Stored data entries:
◇ ◇ ◇ ◇

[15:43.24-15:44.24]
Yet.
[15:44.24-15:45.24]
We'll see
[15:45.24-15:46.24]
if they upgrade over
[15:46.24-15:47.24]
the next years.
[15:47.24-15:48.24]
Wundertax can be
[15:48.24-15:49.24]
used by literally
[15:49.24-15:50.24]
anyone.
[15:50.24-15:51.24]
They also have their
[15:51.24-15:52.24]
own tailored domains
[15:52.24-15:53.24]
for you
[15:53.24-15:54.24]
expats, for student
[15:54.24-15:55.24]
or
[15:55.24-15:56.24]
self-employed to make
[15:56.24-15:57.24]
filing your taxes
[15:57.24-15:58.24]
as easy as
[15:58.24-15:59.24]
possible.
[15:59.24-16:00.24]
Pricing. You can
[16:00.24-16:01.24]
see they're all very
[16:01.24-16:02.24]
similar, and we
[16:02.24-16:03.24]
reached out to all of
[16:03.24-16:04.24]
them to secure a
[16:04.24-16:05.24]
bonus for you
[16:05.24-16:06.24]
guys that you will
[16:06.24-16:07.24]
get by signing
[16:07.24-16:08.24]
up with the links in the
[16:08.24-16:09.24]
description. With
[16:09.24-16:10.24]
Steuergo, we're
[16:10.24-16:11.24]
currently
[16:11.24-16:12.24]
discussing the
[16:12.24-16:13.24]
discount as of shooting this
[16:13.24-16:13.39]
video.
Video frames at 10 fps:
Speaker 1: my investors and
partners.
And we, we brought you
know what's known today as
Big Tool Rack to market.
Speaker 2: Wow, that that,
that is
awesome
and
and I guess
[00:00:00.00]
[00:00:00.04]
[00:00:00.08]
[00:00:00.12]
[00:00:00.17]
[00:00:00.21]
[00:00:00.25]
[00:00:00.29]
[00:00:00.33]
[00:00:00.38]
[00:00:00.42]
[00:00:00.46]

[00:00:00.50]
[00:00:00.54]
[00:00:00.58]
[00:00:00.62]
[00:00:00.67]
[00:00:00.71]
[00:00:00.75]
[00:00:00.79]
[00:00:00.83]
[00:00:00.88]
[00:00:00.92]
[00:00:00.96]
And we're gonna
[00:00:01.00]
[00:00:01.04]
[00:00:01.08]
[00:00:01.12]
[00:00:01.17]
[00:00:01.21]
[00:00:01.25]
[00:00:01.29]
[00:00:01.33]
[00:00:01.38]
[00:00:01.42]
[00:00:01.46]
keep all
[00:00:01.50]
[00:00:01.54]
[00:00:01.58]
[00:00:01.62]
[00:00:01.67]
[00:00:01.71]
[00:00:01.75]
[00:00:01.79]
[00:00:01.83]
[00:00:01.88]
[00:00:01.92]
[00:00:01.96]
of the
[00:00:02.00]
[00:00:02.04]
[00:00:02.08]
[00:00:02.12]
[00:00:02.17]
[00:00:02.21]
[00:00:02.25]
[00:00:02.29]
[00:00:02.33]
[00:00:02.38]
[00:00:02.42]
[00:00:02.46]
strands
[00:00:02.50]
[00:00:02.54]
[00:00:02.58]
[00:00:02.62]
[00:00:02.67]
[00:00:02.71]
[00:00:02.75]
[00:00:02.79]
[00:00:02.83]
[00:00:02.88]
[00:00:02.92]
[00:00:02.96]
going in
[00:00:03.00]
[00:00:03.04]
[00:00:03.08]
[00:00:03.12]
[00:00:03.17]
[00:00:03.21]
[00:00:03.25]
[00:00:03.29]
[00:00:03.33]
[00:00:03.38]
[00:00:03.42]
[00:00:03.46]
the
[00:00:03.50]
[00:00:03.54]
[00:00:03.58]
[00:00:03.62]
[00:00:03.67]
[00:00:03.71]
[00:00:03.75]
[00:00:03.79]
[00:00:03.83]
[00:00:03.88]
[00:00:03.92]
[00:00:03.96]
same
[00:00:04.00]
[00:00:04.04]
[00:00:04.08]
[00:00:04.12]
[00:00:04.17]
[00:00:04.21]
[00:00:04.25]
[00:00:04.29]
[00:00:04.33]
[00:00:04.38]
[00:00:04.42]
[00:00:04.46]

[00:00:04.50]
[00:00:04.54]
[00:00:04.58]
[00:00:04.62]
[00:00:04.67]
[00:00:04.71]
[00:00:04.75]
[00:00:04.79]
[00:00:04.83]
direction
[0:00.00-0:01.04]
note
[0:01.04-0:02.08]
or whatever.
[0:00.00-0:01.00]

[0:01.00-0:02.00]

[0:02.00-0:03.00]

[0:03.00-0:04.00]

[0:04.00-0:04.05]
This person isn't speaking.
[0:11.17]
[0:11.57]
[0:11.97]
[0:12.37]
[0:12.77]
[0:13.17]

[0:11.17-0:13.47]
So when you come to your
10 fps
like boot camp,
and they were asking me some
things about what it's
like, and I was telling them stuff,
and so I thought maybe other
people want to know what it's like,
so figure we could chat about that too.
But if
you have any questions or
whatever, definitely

◇ ◇ ◇ ◇

* Assignment
Take the stretch of lines above from the one containing "[00:00:01.88]" through the one containing "[00:00:02.67]" and repeat it exactly, adding no other line.

* Solution to this problem
[00:00:01.88]
[00:00:01.92]
[00:00:01.96]
of the
[00:00:02.00]
[00:00:02.04]
[00:00:02.08]
[00:00:02.12]
[00:00:02.17]
[00:00:02.21]
[00:00:02.25]
[00:00:02.29]
[00:00:02.33]
[00:00:02.38]
[00:00:02.42]
[00:00:02.46]
strands
[00:00:02.50]
[00:00:02.54]
[00:00:02.58]
[00:00:02.62]
[00:00:02.67]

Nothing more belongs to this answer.